### Source records
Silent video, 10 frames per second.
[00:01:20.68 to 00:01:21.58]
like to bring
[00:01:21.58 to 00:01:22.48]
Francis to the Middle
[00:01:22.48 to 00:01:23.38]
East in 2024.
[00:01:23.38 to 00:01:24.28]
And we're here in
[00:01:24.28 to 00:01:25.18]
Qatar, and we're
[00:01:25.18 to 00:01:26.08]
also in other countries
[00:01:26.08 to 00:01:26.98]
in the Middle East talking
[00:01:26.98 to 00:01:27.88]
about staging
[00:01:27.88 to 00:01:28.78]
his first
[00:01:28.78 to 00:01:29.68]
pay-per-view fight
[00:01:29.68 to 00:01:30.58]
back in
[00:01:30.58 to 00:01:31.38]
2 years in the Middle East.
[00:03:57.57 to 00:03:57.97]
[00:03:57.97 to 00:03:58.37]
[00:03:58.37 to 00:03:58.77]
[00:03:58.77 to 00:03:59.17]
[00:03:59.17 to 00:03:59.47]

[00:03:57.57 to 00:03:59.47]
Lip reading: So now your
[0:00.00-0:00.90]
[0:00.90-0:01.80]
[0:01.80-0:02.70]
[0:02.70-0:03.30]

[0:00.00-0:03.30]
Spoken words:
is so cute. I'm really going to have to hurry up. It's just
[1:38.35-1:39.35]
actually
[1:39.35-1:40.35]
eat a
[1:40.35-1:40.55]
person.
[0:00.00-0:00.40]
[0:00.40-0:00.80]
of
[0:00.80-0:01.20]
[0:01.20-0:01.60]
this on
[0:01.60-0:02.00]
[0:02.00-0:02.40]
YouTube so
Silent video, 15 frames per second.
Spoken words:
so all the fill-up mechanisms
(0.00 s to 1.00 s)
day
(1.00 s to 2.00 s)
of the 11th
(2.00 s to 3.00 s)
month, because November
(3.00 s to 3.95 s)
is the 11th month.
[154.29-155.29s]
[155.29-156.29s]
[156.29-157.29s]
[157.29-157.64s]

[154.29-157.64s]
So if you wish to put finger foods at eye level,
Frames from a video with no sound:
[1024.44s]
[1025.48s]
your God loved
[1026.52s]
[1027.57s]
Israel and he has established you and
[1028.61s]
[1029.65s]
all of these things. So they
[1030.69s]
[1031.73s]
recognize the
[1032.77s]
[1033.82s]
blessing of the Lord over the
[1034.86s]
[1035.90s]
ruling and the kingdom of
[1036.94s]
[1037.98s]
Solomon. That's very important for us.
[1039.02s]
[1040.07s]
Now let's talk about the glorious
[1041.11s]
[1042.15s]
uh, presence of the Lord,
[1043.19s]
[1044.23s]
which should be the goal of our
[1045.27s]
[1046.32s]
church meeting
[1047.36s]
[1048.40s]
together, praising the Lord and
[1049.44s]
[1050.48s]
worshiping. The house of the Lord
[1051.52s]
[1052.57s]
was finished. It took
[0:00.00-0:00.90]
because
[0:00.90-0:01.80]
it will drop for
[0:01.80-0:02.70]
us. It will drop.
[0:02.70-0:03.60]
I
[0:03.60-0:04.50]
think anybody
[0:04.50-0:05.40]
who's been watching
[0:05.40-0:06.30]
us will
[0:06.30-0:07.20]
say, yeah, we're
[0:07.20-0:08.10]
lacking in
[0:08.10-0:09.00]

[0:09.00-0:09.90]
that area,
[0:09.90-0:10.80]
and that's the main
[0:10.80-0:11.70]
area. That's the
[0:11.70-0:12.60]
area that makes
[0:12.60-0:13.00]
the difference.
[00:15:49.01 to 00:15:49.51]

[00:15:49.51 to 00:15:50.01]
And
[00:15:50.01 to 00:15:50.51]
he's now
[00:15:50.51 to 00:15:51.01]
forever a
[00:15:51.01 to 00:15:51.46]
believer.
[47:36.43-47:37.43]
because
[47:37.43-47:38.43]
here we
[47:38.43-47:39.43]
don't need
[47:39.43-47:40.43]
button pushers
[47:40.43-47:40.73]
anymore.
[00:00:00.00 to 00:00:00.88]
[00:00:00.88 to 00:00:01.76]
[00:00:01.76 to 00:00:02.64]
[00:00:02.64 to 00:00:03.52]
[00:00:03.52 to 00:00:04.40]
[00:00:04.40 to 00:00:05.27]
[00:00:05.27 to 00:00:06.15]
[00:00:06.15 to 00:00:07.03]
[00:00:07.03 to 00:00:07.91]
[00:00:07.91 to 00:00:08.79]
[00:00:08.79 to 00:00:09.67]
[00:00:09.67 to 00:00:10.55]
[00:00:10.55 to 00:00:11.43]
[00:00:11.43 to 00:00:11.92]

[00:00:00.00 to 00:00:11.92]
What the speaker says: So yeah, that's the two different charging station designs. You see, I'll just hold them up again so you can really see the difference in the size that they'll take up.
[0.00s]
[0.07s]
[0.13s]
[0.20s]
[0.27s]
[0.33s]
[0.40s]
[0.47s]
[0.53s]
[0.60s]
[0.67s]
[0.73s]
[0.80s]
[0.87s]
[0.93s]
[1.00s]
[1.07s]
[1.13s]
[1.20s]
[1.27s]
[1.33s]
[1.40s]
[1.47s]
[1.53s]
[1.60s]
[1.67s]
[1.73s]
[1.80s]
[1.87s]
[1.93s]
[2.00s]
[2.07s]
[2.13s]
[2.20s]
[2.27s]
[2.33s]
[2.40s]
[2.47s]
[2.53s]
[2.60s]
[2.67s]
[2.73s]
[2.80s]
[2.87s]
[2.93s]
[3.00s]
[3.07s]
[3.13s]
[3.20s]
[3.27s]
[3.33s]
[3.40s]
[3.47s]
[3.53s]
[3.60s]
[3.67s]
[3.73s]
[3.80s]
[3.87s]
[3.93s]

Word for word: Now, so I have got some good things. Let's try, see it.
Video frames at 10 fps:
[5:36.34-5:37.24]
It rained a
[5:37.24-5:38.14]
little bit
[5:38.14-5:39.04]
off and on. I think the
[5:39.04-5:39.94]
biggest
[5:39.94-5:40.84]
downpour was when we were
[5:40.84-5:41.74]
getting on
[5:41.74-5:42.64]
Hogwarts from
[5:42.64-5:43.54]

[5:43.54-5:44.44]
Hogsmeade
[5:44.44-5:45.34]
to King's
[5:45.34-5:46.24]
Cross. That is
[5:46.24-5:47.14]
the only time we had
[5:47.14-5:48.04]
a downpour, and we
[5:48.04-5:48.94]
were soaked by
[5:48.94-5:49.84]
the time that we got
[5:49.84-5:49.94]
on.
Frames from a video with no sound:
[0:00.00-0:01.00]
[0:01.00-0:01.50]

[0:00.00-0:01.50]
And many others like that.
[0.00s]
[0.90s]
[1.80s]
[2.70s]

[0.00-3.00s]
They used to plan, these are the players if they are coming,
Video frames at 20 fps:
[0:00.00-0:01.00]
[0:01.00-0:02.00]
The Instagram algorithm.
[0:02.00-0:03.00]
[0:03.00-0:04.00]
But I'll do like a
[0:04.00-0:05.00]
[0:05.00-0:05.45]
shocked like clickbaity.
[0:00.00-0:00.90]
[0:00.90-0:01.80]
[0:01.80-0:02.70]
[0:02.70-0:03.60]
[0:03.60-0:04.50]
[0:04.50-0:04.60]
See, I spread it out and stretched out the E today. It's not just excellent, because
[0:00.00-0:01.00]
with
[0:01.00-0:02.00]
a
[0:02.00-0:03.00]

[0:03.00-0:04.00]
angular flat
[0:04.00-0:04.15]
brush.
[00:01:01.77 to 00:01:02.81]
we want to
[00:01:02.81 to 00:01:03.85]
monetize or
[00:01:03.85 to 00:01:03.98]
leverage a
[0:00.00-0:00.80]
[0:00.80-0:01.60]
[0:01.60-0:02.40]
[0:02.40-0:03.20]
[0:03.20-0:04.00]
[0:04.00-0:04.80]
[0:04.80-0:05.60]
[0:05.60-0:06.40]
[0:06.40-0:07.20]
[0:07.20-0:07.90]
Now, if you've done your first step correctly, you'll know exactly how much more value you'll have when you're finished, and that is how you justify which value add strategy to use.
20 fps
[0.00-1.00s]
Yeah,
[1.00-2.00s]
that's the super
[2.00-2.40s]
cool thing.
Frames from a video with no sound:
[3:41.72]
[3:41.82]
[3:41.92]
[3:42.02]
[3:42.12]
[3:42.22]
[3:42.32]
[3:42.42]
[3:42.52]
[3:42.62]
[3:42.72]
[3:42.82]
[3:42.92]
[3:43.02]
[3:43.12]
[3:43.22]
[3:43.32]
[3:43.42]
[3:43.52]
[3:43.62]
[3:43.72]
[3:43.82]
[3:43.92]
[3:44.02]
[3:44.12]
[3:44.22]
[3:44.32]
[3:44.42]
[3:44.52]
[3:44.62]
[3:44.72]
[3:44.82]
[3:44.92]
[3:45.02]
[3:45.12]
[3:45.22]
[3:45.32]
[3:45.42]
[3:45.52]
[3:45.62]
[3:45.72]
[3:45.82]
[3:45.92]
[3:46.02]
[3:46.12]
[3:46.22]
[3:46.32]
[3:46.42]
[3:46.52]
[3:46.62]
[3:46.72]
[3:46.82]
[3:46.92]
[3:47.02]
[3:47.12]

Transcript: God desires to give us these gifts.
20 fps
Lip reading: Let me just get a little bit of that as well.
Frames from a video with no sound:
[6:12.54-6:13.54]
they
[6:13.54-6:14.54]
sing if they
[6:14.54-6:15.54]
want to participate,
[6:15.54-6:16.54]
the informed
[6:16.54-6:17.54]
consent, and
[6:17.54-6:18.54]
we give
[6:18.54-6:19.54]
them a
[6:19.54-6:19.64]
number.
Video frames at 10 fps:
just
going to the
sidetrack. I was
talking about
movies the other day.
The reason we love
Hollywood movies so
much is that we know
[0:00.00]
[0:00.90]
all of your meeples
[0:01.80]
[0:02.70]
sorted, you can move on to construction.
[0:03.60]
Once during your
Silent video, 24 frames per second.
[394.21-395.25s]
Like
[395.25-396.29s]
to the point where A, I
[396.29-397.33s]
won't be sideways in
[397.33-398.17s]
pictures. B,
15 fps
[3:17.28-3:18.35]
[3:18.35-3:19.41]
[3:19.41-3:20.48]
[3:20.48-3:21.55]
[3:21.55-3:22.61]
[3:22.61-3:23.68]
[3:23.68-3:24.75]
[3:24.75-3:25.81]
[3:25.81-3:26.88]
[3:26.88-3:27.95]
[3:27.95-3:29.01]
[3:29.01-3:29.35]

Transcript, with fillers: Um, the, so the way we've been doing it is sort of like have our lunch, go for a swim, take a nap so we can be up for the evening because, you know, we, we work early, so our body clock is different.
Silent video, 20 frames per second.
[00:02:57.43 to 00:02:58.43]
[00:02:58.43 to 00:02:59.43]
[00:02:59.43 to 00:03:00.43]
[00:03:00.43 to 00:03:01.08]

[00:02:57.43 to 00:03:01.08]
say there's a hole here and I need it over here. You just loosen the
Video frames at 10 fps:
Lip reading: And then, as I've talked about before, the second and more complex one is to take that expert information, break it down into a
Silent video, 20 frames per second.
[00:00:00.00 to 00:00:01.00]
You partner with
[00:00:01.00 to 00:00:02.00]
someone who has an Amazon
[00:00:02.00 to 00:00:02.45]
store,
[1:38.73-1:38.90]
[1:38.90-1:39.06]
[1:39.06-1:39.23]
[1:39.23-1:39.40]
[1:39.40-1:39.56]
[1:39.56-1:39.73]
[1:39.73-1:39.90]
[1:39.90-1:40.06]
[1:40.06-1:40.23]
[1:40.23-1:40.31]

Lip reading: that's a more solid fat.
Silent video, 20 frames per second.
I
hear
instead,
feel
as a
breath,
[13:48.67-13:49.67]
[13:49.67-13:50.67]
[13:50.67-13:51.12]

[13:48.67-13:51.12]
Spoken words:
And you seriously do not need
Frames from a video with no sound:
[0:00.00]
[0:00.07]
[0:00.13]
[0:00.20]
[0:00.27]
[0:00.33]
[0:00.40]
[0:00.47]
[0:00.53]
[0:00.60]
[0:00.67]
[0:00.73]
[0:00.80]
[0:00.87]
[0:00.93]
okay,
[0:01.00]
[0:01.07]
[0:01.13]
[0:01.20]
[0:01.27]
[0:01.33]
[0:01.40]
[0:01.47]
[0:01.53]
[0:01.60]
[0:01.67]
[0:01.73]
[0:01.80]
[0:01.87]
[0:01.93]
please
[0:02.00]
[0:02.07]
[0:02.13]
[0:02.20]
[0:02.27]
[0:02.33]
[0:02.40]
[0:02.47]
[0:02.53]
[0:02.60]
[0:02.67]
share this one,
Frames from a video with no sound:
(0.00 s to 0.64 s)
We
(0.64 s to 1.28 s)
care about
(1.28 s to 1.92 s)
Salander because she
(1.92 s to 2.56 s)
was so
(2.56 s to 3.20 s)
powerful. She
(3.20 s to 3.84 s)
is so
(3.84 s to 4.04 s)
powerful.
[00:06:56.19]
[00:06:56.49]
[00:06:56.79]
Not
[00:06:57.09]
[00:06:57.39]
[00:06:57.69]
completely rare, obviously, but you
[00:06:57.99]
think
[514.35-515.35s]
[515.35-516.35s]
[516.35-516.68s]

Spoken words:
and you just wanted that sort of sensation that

### The problem
After you work out how many lines in the material hold the word "Transcript", please respond with that number alone.

### Worked solution
2